Casos, como de um aluno de 14 anos, vítima de mensagens racistas em um grupo de WhatsApp criado por alunos de uma escola de Belo Horizonte: “saudades de quando preto era só escravo” ; ou de uma aluna, em uma escola estadual de São Paulo, alvo de comentários ofensivos da professora: suas “tranças pareciam sujas”; ou o mais recente, de uma jovem impedida de entrar em um colégio militar na Bahia, sobre a alegação de que seu cabelo “deveria ser alisado”, exemplificam uma realidade estrutural que perpassa a educação escolar em todo o Brasil, como observa Ana Beatriz de Sousa Gomes (2011, p. 224):
[…] poderíamos postular que a educação escolar é um processo que exclui e discrimina, ao mesmo tempo. […] Quando mencionamos que a educação exclui, estamos nos referindo às práticas pedagógicas curriculares excludentes, ou seja, da dissociação – existente em muitas escolas – entre ensino e realidade social dos educandos pertencentes aos grupos oprimidos, às minorias sociais, como afrodescendentes, índios, portadores de deficiências físicas, dentre outros.
Apesar do advento de vários dispositivos legais, desde a promulgação da Constituição cidadã de 1988, que institui um Regime Democrático de Direito no Brasil, como os próprios artigos 3º, 5º e 242ª da Carta Magna, as Leis Federais 10.639/2003 e a 11.645/2008, os artigos 26-A e 79-B da Lei Federal 9.394/1996, a Resolução 01 do MEC/2004, que asseguram a Educação para as Relações Etnicorraciais e a superação das discriminações, o racismo institucional ainda viceja na escola, tanto privada quanto pública, nos mais diversos segmentos da comunidade escolar (alunos, professores, demais funcionários, pais ou responsáveis, etc).
Esses mecanismos de exclusão e segregação aglutinados em torno do racismo, integram o dispositivo denominado por Sueli Carneiro (2005, p. 97) de epistemicídio. Diz ela:
[…] o epistemicídio é, para além da anulação e desqualificação do conhecimento dos povos subjugados, um processo persistente de produção da indigência cultural: pela negação ao acesso a educação, sobretudo de qualidade; pela produção da inferiorização intelectual; pelos diferentes mecanismos de deslegitimação do negro como portador e produtor de conhecimento e de rebaixamento da capacidade cognitiva pela carência material e/ou pelo comprometimento da auto-estima pelos processos de discriminação correntes no processo educativo.

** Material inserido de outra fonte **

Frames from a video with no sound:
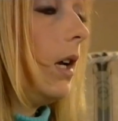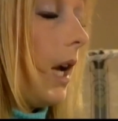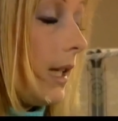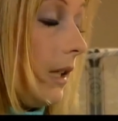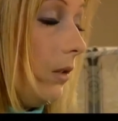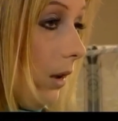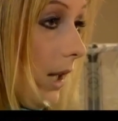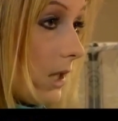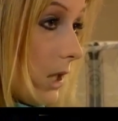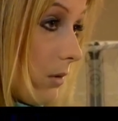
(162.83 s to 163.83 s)
And it looked
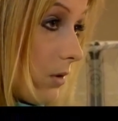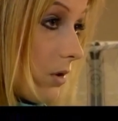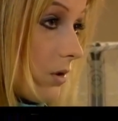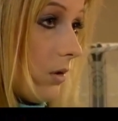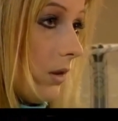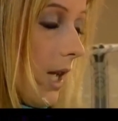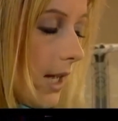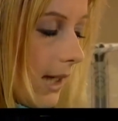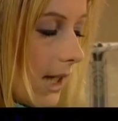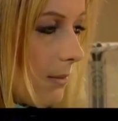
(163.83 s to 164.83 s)
like she was just stood there,
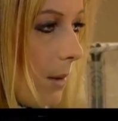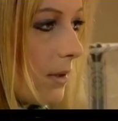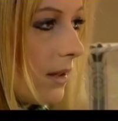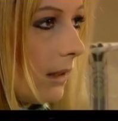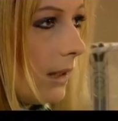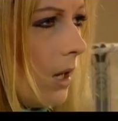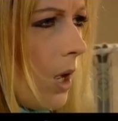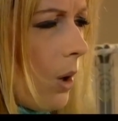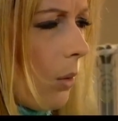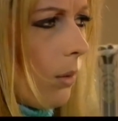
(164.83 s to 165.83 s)
and I can remember thinking,
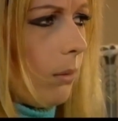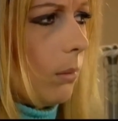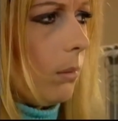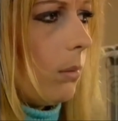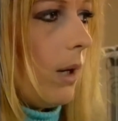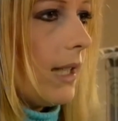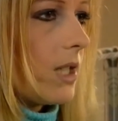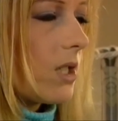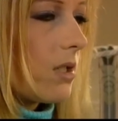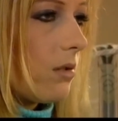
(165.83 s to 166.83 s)
what? Why
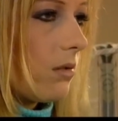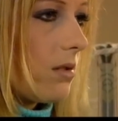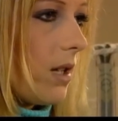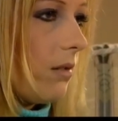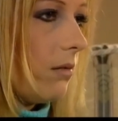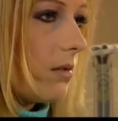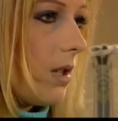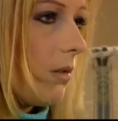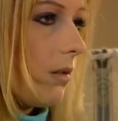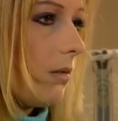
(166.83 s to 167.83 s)
is she stood so, so,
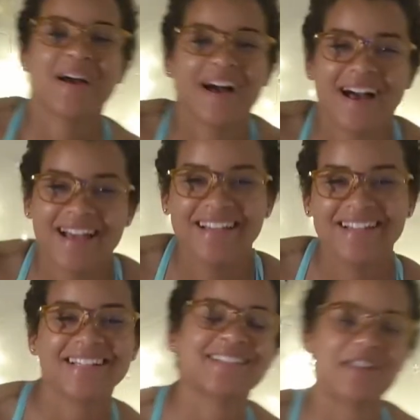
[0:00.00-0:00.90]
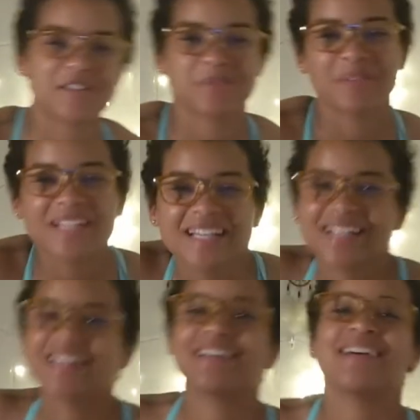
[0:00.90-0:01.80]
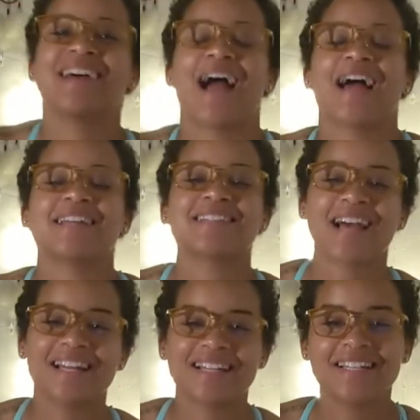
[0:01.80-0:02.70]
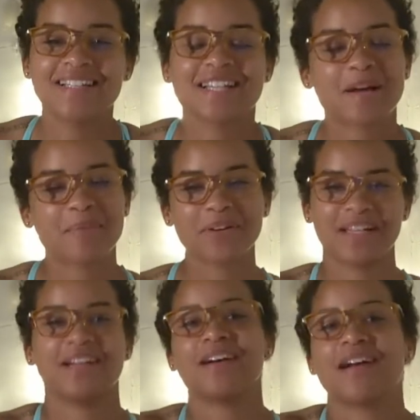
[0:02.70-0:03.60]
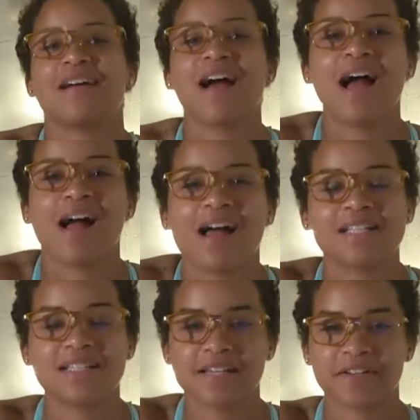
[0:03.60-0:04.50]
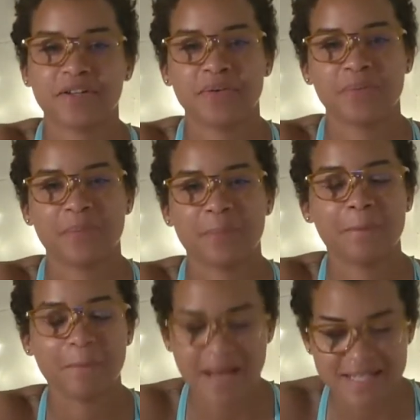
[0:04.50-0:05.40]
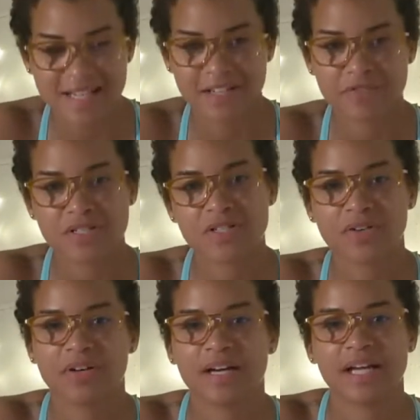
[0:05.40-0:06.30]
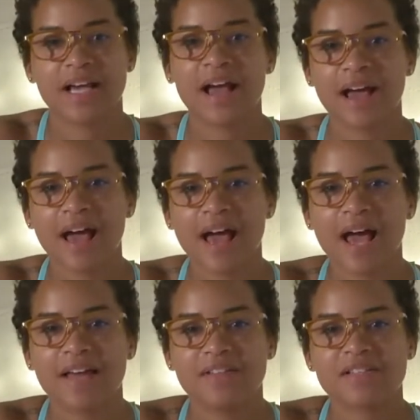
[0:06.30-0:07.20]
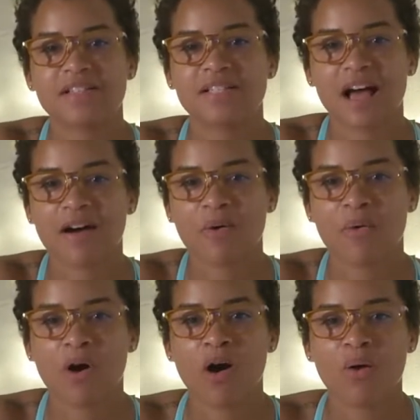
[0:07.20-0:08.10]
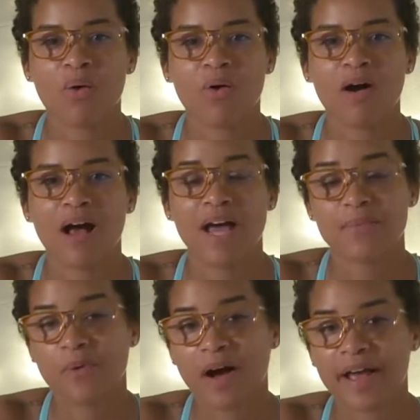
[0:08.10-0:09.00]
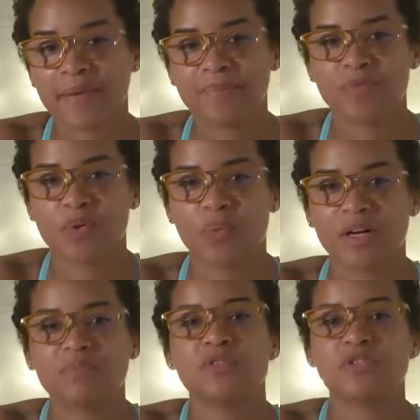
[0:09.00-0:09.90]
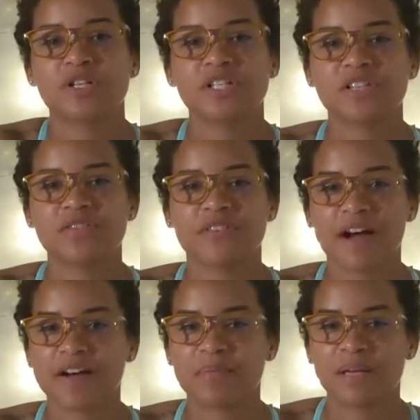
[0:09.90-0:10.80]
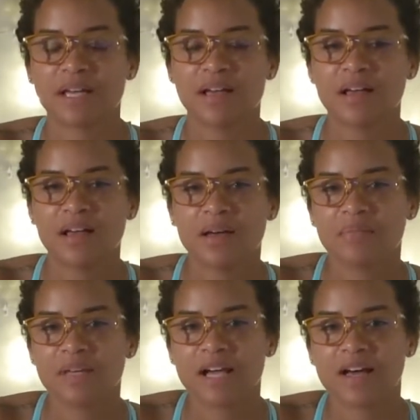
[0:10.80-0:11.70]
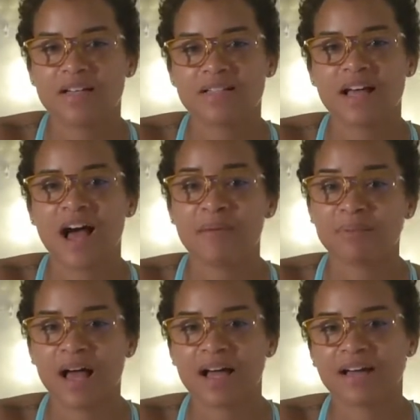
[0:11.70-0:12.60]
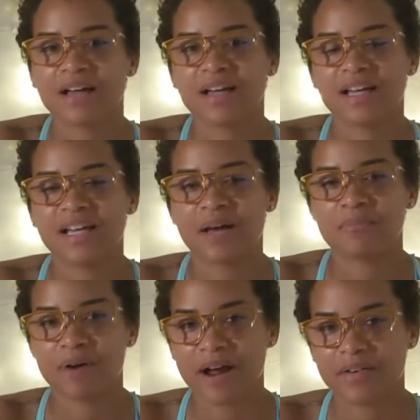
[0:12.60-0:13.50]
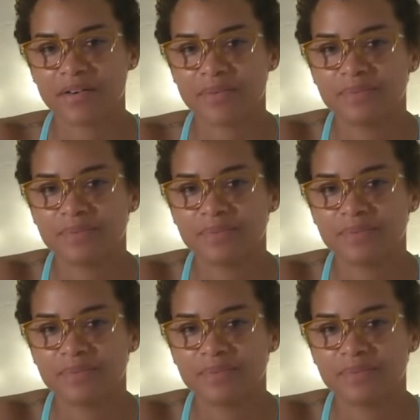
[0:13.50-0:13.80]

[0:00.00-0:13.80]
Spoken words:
Hi, it's Asha Monique. I decided to come on here and tell you my side of the story. And this is how and why One Up Nutrition fired me, because I'm black and I'm proud.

Assim, a vigilância e o combate ao racismo exige um esforço perene, e uma conscientização e mobilização conjunta da comunidade escolar, em suas múltiplas instâncias. Reconhecendo é, claro, a educação escolar como indutora ao antirracismo e como instrumento de reparação sociohistórica, uma vez que o ensino de escolar de qualidade dente a oportunizar melhores possibilidades de vida. Contudo, ele não é autossuficiente e necessita de um diálogo mais amplo com políticas públicas de afirmação voltadas para saúde física e psicológica, saneamento, segurança, entre outros.
REFERÊNCIAS
BRASIL. Lei 10.639/2003. Altera a Lei no 9.394, de 20 de dezembro de 1996. Estabelece as diretrizes e bases da educação nacional, para incluir no currículo oficial da Rede de Ensino a obrigatoriedade da temática “História e Cultura Afro-Brasileira”, e dá outras providências. Disponível em: http://www.planalto.gov.br/ccivil_03/leis/2003/l10.639.htm.
______. Resolução no 1, de 17 de junho de 2004. Diretrizes Curriculares Nacionais para a Educação das Relações Étnico-Raciais e para o Ensino de História e Cultura Afro-Brasileira e Africana. Disponível em: http://portal.mec.gov.br/dmdocuments/cnecp_003.pdf.
______. Lei 11.645/2008. Altera a Lei no 9.394, de 20 de dezembro de 1996, modificada pela Lei no 10.639, de 9 de janeiro de 2003, que estabelece as diretrizes e bases da educação nacional, para incluir no currículo oficial da rede de ensino a obrigatoriedade da temática “História e Cultura Afro-Brasileira e Indígena”. Disponível em: http://www.planalto.gov.br/ccivil_03/_ato2007-2010/2008/lei/l11645.htm.
CARNEIRO, Aparecida Sueli. A construção do outro como não-ser como fundamento do ser. 2005.Universidade de São Paulo, São Paulo, 2005.
GOMES, A. B. S. Igualdade étnico-racial também se aprende na escola. In: BOMFIM, M. do C. A.; GOMES, A. B. S.; BOAKARI, F. M.; OLIVEIRA, C. M. B. (Orgs.). Gênero e diversidade na escola. Teresina: EDUFPI, 2011, p. 223 – 242.